J. Phys. IV France
Volume 110, September 2003
Page(s) 377 - 382

J. Phys. IV France
110 (2003) 377
DOI: 10.1051/jp4:20020723

Numerical analysis and experimental verification of vehicle trajectories

J.W. Wekezer1 and K. Cichocki2

1  FAMU-FSU College of Engineering, Department of Civil and Environmental Engineering, 2525 Pottsdamer Street, Tallahassee, FL 32310-6046, U.S.A.
2  Technical University of Koszalin, Department of Civil and Environmental Engineering, Ut. Raclawicka 15-17, 75-620 Koszalin, Poland

The paper presents research results of a study, in which computational mechanics was utilized to predict vehicle trajectories upon traversing standard Florida DOT street curbs. Computational analysis was performed using LS-DYNA non-linear, finite element computer code with two public domain, finite element models of motor vehicles: Ford Festiva and Ford Taurus. Shock absorbers were modeled using discrete spring and damper elements. Connections for the modifie suspension systems were carefully designed to assure proper range of motion for the suspension models. Inertia properties of the actual vehicles were collected using tilt-table tests and were used for LS-DYNA vehicle models.

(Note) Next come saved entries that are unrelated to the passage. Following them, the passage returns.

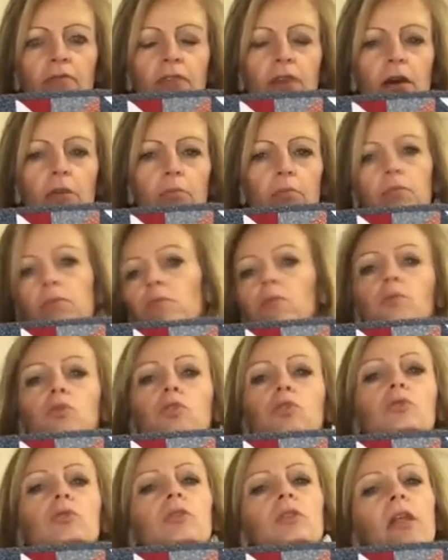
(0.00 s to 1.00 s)
of that,
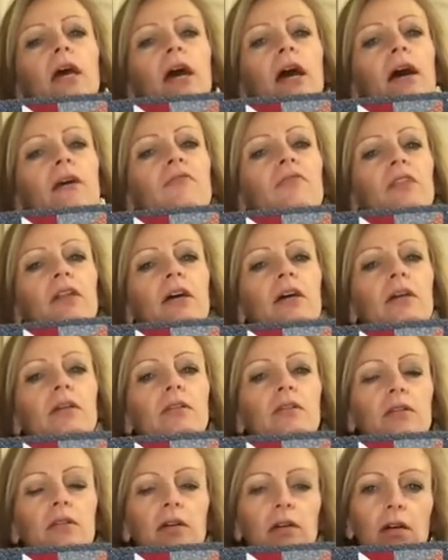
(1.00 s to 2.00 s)
half of
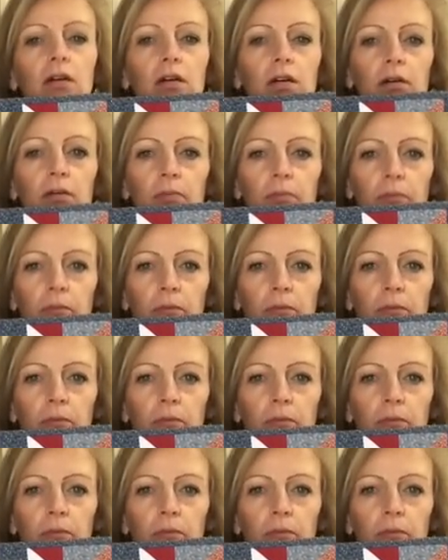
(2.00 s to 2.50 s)
that uh,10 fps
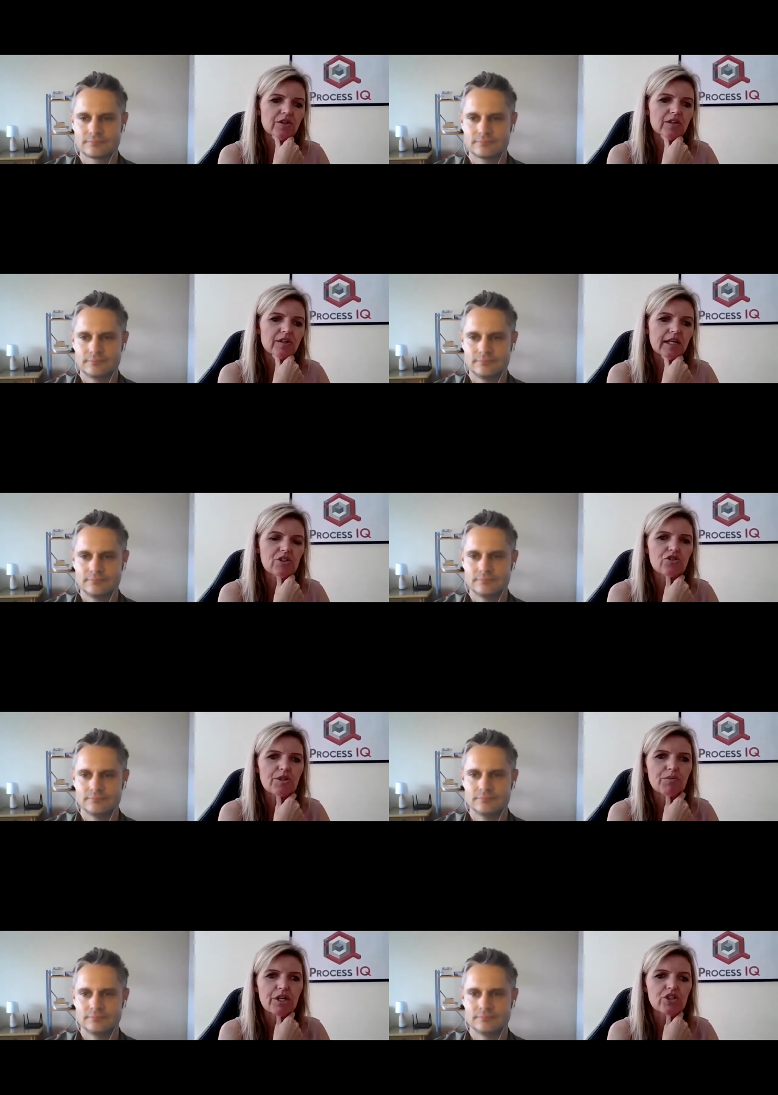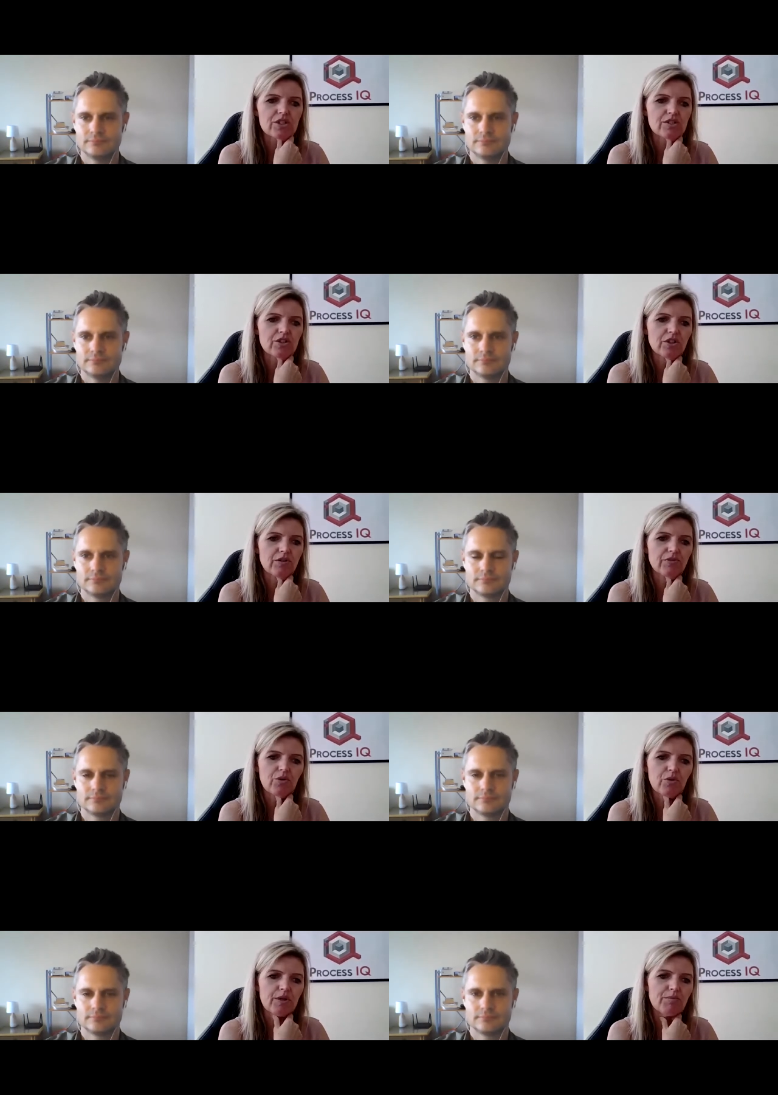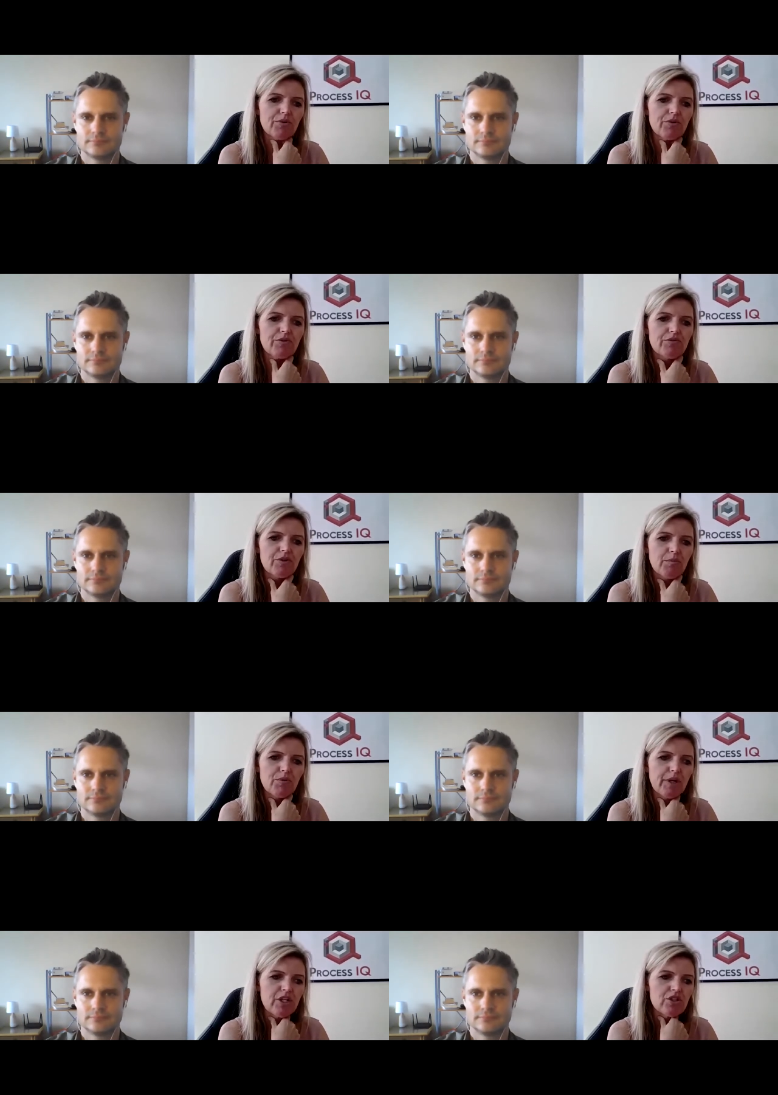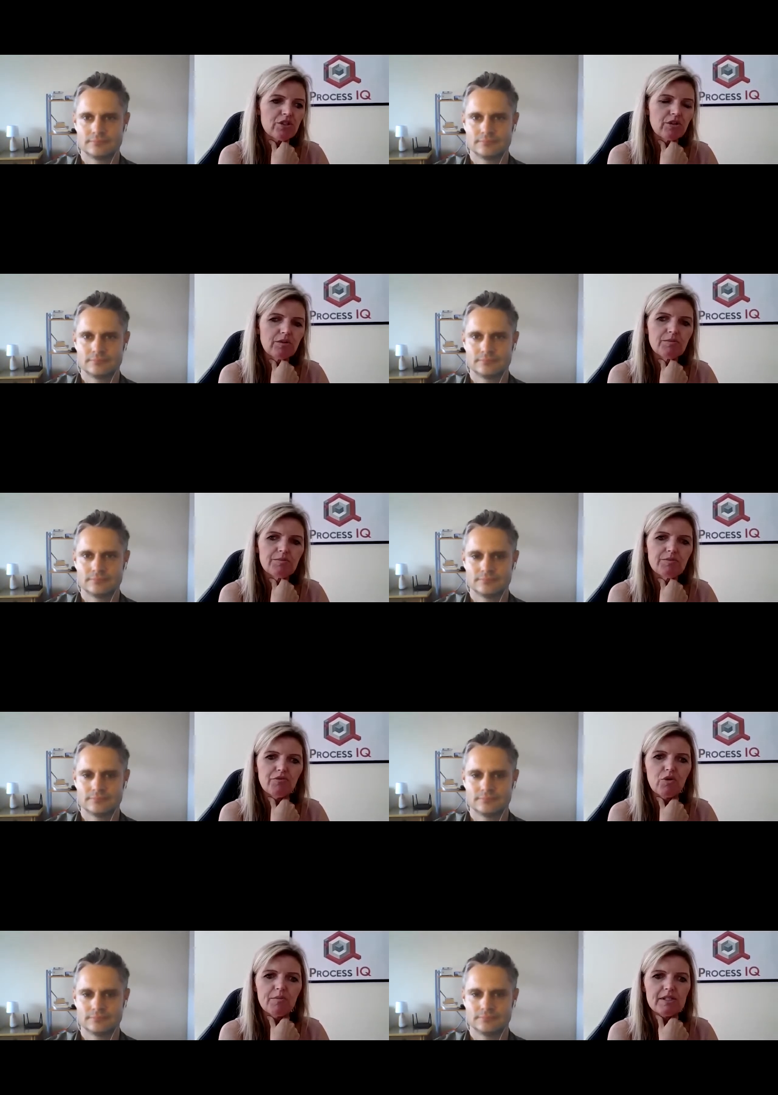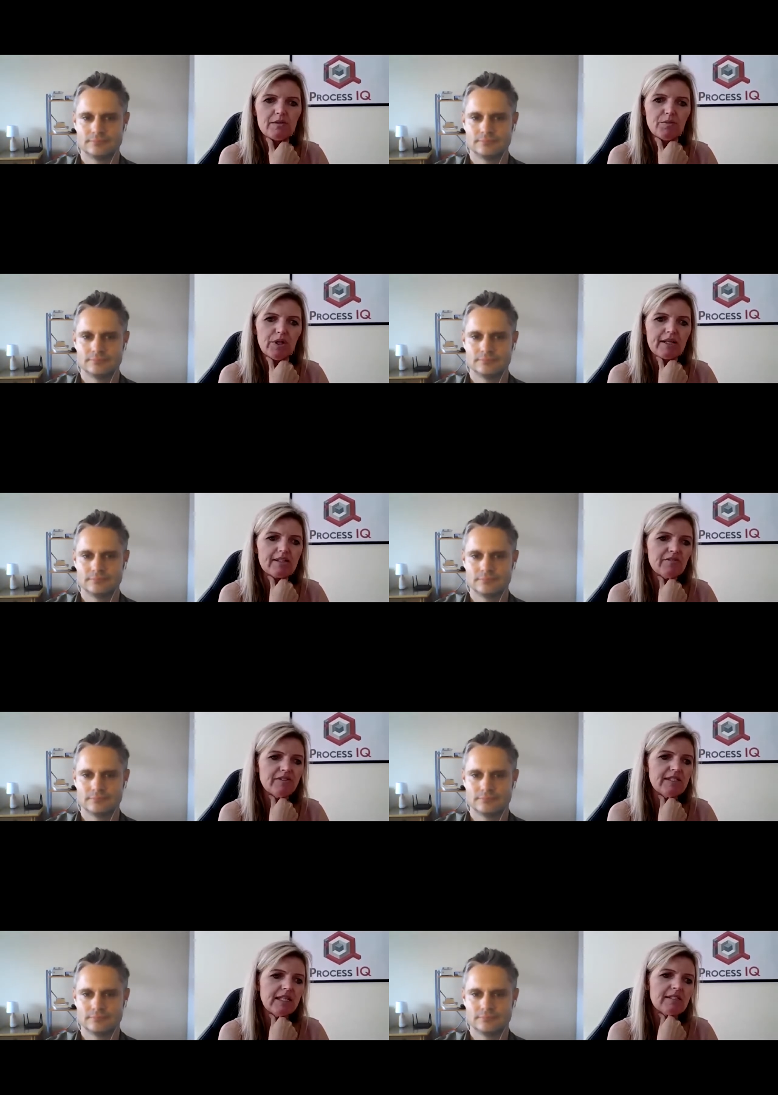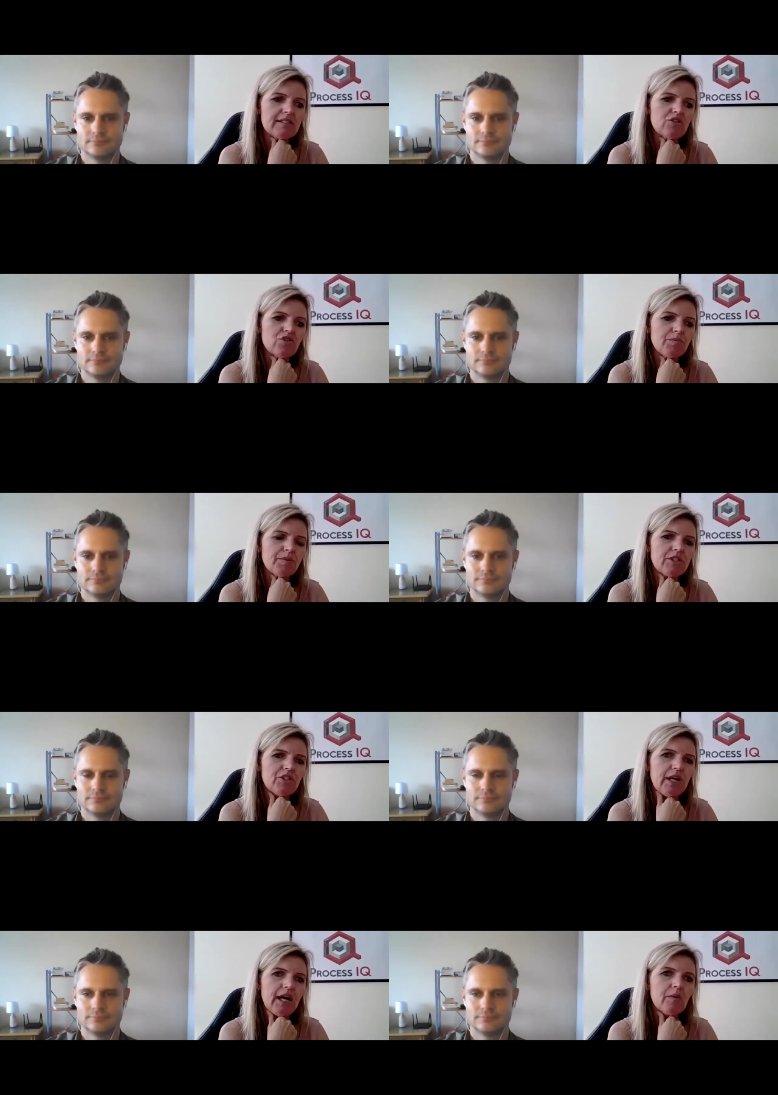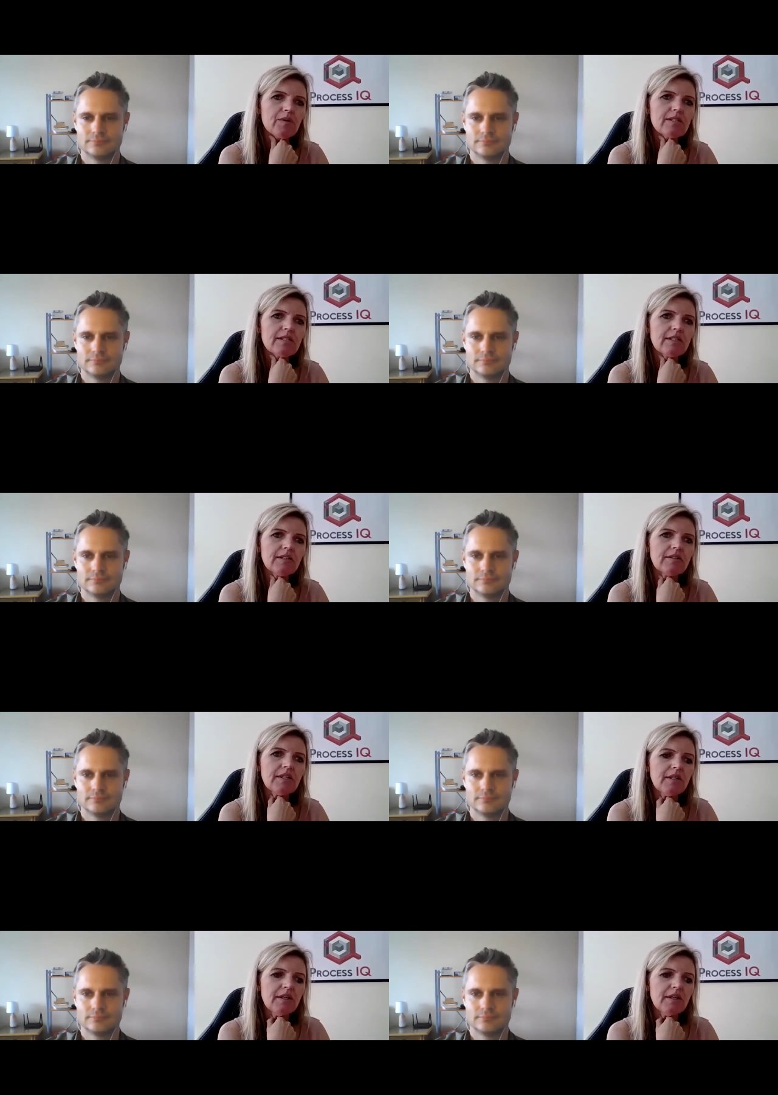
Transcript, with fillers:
Speaker 1: know the extreme pressures you know for improved operational performance and productivity etc but you know how is the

Full-scale trajectory tests have been performed at Texas Transportation Institute to validate the numerical models and predictions from computational mechanics. Experiments were conducted for Ford Festiva and Ford Taurus, both for two values of approach angle: 15 and 90 degrees, with impact velocity of 45 mph. Experimental data including accelerations, displacements and overall vehicles behavior were collected by high-speed video cameras and have e been compared with numerical results. Verification results indicated a good correlation between computational analysis and full-scale test data. The study also underlined a strong dependence of properly modeled suspension and tires on resulting vehicle trajectories.